Memórias - Parte 1
Ao despontar o ano de 1932, despontava também para a vida uma menina como tantas outras, mas que sempre teve vontade de ver sua história narrada. Hei-la:
Nasci numa casa de cinco cômodos, água canalizada, luz elétrica, quintal plantado, etc., enfim, num bairro operário. Descendia de um casal modesto, de instrução primária, de parcos recursos que moravam com a mãe dele e um casal de irmã e cunhado. O meu nascimento foi motivo de muita alegria para a mamãe, pois antes tivera outros três filhos e morreram; para a minha avó paterna que serviu de parteira e para a titia, que sendo casada há muito tempo nunca tivera um filho, então se dedicou a mim, sendo ela quem escolheu o nome indígena; o papai relutou em me aceitar, pois preferia uma criança do sexo masculino, mas logo passou a zanga e também se dedicou a mim.
Desde cedo mostrava-me muito esperta e inteligente, pouquíssimas vezes fui castigada pelos meus pais.

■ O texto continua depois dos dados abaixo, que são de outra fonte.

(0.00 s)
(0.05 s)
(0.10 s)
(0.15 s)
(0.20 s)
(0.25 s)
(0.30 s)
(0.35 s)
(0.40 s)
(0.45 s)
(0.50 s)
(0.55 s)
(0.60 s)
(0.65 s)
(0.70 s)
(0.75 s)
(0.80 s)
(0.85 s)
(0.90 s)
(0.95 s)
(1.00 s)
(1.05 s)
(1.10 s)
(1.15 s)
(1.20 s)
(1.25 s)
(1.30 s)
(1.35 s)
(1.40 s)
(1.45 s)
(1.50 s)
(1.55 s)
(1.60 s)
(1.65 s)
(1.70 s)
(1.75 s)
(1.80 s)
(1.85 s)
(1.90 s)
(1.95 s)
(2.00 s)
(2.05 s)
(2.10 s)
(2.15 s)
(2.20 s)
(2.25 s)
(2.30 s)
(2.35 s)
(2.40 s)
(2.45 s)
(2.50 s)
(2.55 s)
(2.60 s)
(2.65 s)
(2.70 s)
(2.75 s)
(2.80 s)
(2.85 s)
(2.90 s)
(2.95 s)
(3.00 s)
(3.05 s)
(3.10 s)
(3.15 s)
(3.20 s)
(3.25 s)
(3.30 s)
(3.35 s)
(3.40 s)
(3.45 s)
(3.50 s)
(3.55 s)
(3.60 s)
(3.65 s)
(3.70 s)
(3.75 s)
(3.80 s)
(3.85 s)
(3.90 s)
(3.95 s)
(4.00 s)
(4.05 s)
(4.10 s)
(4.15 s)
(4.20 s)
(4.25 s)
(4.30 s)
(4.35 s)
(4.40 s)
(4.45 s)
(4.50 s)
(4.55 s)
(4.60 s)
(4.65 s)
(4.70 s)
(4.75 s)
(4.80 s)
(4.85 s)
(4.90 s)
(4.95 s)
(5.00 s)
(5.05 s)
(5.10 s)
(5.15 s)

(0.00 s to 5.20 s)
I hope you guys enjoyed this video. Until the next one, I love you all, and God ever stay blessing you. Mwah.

Meu gosto predileto era ver revistas, já adulta ainda podia citar as fotos vistas numa revista quando tinha apenas três anos de idade, pois se referiam à batalha da Revolução de 1930-1932.
No ano de 1934 aconteceu a tragédia que assaltou a todos como o falecimento repentino do titio. Ficava ouvindo dos sentimentos da titia dedicada, agora viúva; indo estes comentários e choro até 1936, quando a morte veio buscar também a viúva inconsolável, nos seus 37 anos. Neste ambiente de luto, continuei vivendo, pois era mais um ente querido que partia da minha avozinha, que já tinha o coração amargurado por tantas perdas, visto que ficara viúva aos 35 anos com seis filhos vivos dos 14 nascidos (sendo uma menina de 21 dias apenas e que aos 11 anos também morrera).

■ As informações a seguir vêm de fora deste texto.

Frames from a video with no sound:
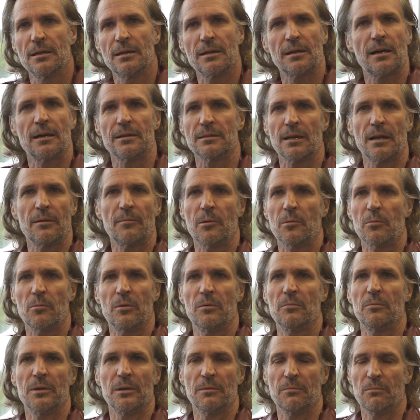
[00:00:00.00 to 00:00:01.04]
Because I
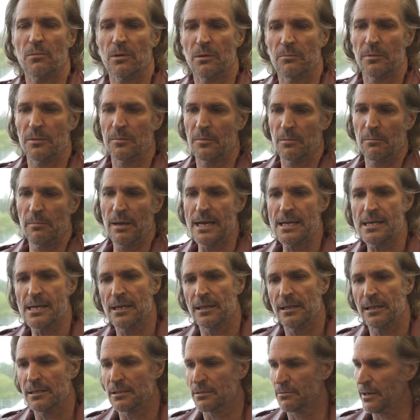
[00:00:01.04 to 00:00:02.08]
remember when we were
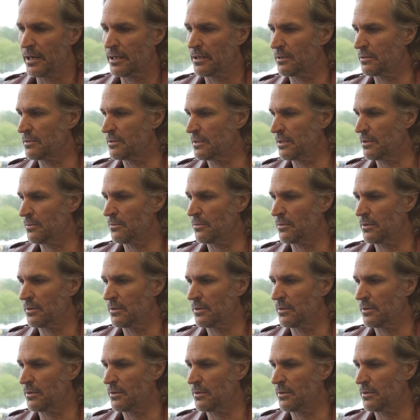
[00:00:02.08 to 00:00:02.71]
making these records,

Mas ao romper o ano de 1937 deixei as tristezas de casa rumo à escola primária com apenas cinco anos e juntei-me à criançada do meu bairro, sem esquecer meu irmão colaço que juntos fazíamos a mesma caminhada diariamente, pois éramos vizinhos. Estava tão entusiasmada com a escola que com um mês de aulas já lia alguma coisa. O desejo que eu demonstrava e nutria era um dia ser professora.
Meu pai, porém não tinha um emprego e isto muita dificuldade trazia. Devo salientar que nasceram mais cinco irmãos sendo que três morreram em tenra idade. Porém junto ia crescendo um irmãozinho muito parecido comigo, sendo um ano mais novo mostrava-se mais forte e menos inteligente.
A mamãe tinha que trabalhar numa indústria de tecidos, mantendo assim a família precariamente, garantindo a moradia que era da Cia., enquanto a vovó cuidava das crianças dando-lhes bons ensinos concernentes à religião, à moral, aos bons hábitos, pois esta era uma serva de Deus muito fiel. Em 1939, nascia mais uma irmã. A professora veio visitá-la e deu-lhe o nome, também indígena.
Em 1940, aconteceu algo que iria mudar-nos o viver. A mamãe resolveu mudar-se para um bairro próximo, porém muito pobre, para uma moradia própria, mas sem nenhuma condição de higiene, sem o mínimo conforto. O papai como não era empregado fazia os mais diversos serviços rústicos, tais como pescar, lenhar, abrir pedreiras e vender pedras para construções, negociar animais, mas o seu passatempo era jogar cartas ou arrumar mulheres de “vida fácil”; estes defeitos trouxeram uma série de dificuldades. A mamãe trabalhando, o papai se ausentando, a vovó ficara na outra casa, agora, com outro filho, eu então com apenas oito anos era responsável pela limpeza da casa, preparo rudimentar dos alimentos, lavagem das roupas (isto era feito numa lagoa, onde abundavam as cobras, além dos bois bravos que ficavam naqueles caminhos, pois era uma pastagem). A água potável era transportada por mim em latas de 20 litros trazidas na cabeça; tinha ainda que ir buscar nos pastos os animais pertencentes a meu pai, cuidar das galinhas que eram em número de várias dezenas, providenciando a ração que era trazida também duma fábrica de goma ou de azeite de dendê e vigiando-as para que não se perdessem os ovos naqueles matagais abundantes, regando as plantas com água trazida de outro local e muitas vezes a terra muito seca deixava que todo o líquido escorresse sem, contudo molhar a plantação de horta. Além desses, tinha o encargo de ir fazer as compras e lavar os cachorros. Com todos esses afazeres não havia tempo de ser uma aluna assídua, porém nas horas que me sobravam lá estava eu com os meus livros muitas vezes adormecendo com eles abertos em redor. A mamãe contente chamava a vizinha e dizia: “olha lá como ela gosta de estudar!”.